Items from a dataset

┌────────

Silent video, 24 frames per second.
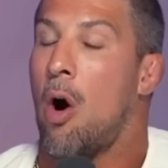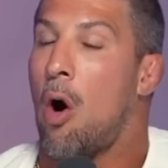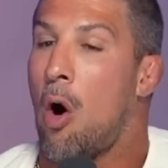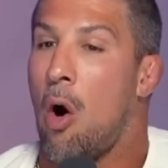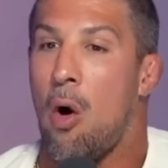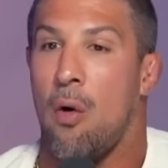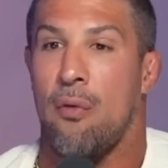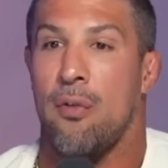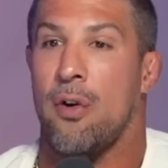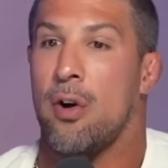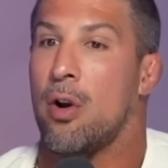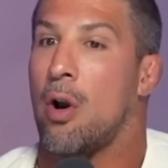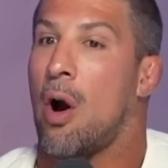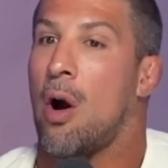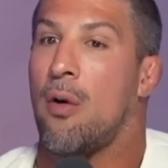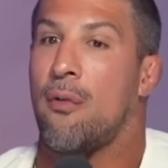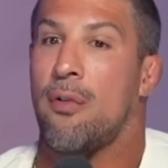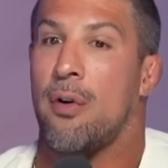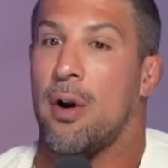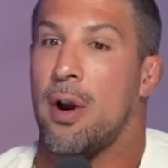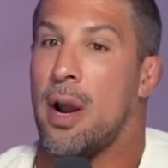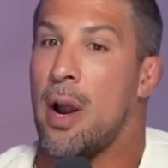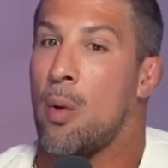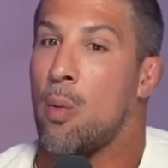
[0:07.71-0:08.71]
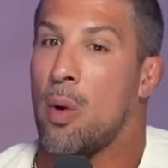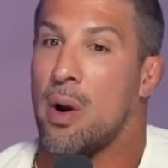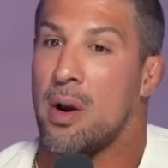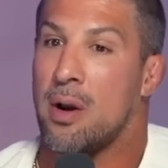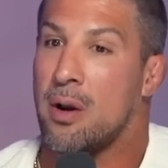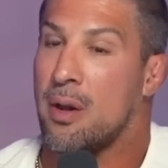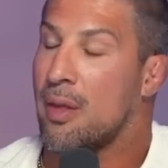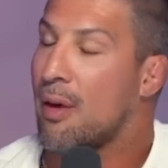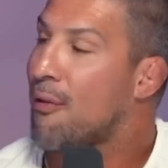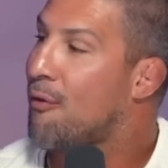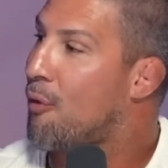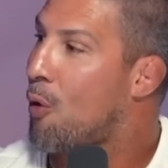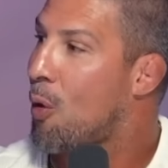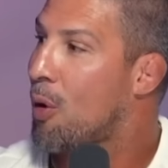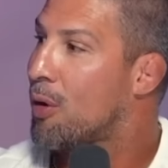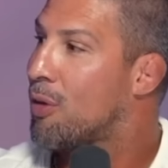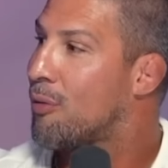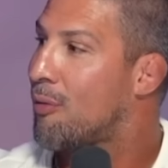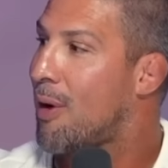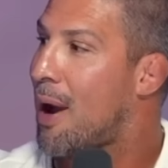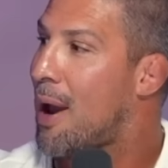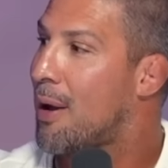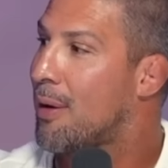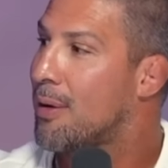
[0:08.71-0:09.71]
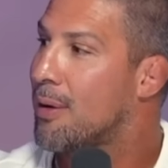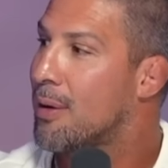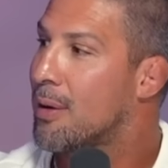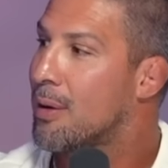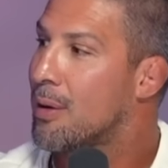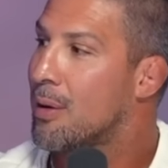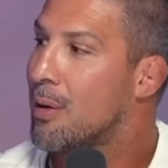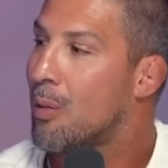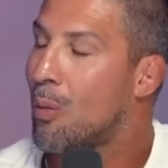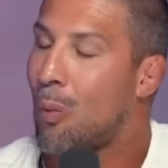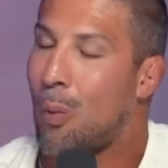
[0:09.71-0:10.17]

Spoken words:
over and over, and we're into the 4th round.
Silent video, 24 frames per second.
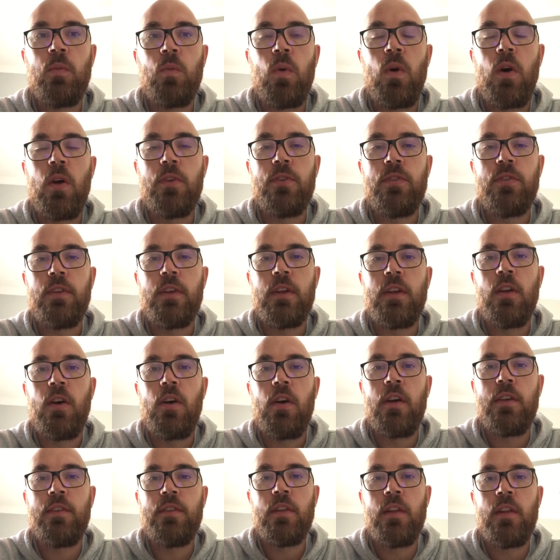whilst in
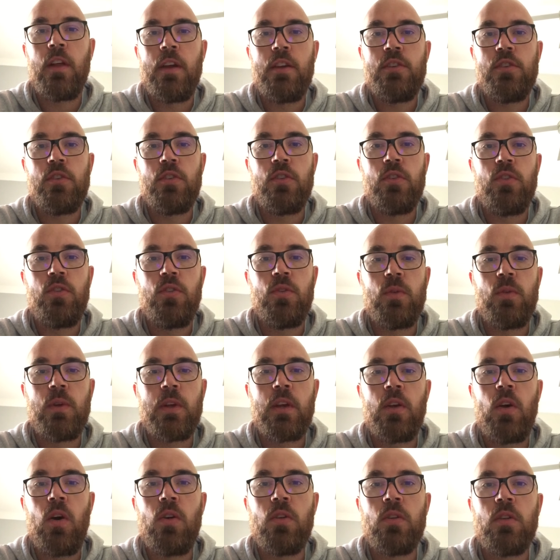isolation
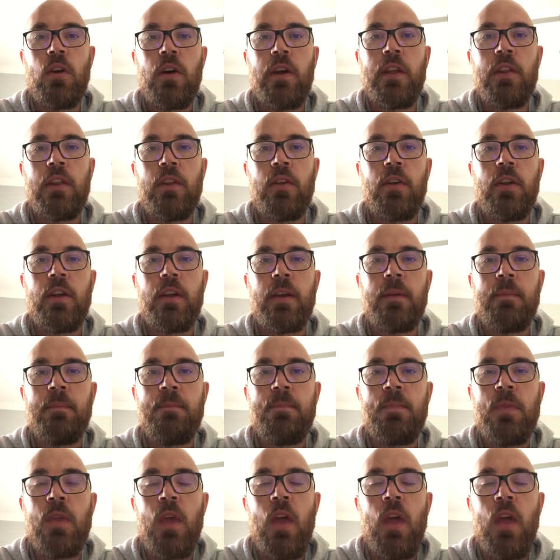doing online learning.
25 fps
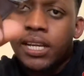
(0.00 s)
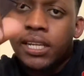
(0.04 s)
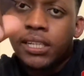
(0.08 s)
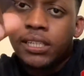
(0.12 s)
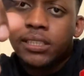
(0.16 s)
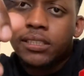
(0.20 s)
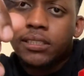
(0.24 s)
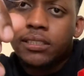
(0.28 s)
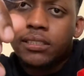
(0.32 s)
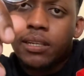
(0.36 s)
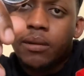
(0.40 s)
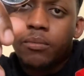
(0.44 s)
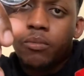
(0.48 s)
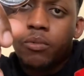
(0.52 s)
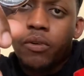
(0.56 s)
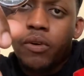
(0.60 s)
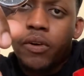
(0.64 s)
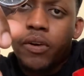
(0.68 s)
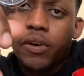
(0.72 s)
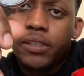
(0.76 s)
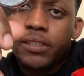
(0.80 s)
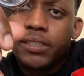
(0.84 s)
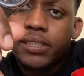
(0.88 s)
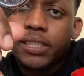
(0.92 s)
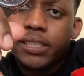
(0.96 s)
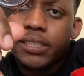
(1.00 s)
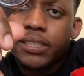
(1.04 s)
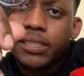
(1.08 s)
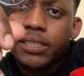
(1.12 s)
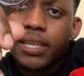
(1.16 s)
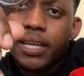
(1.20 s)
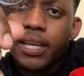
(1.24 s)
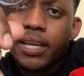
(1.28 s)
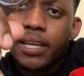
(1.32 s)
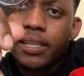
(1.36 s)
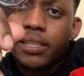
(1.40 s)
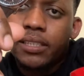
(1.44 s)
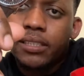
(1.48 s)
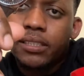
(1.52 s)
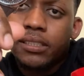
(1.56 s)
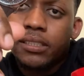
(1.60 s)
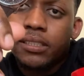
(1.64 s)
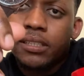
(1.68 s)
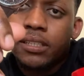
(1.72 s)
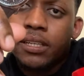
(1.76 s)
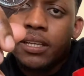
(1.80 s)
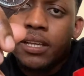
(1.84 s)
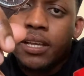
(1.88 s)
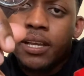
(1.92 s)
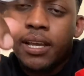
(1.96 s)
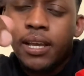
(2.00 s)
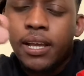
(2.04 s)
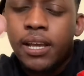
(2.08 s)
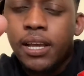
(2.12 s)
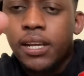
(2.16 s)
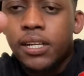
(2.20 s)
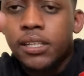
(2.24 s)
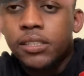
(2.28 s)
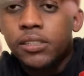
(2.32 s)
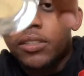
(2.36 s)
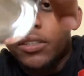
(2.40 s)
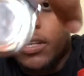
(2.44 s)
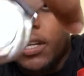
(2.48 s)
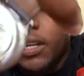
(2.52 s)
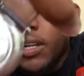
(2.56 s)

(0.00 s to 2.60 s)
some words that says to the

└────────

> [What is being asked]:
Output every entry exactly, leaving out pictures.

> [Written answer]:
Silent video, 24 frames per second.
[0:07.71-0:08.71]
[0:08.71-0:09.71]
[0:09.71-0:10.17]

Spoken words:
over and over, and we're into the 4th round.
Silent video, 24 frames per second.
whilst in
isolation
doing online learning.
25 fps
(0.00 s)
(0.04 s)
(0.08 s)
(0.12 s)
(0.16 s)
(0.20 s)
(0.24 s)
(0.28 s)
(0.32 s)
(0.36 s)
(0.40 s)
(0.44 s)
(0.48 s)
(0.52 s)
(0.56 s)
(0.60 s)
(0.64 s)
(0.68 s)
(0.72 s)
(0.76 s)
(0.80 s)
(0.84 s)
(0.88 s)
(0.92 s)
(0.96 s)
(1.00 s)
(1.04 s)
(1.08 s)
(1.12 s)
(1.16 s)
(1.20 s)
(1.24 s)
(1.28 s)
(1.32 s)
(1.36 s)
(1.40 s)
(1.44 s)
(1.48 s)
(1.52 s)
(1.56 s)
(1.60 s)
(1.64 s)
(1.68 s)
(1.72 s)
(1.76 s)
(1.80 s)
(1.84 s)
(1.88 s)
(1.92 s)
(1.96 s)
(2.00 s)
(2.04 s)
(2.08 s)
(2.12 s)
(2.16 s)
(2.20 s)
(2.24 s)
(2.28 s)
(2.32 s)
(2.36 s)
(2.40 s)
(2.44 s)
(2.48 s)
(2.52 s)
(2.56 s)

(0.00 s to 2.60 s)
some words that says to the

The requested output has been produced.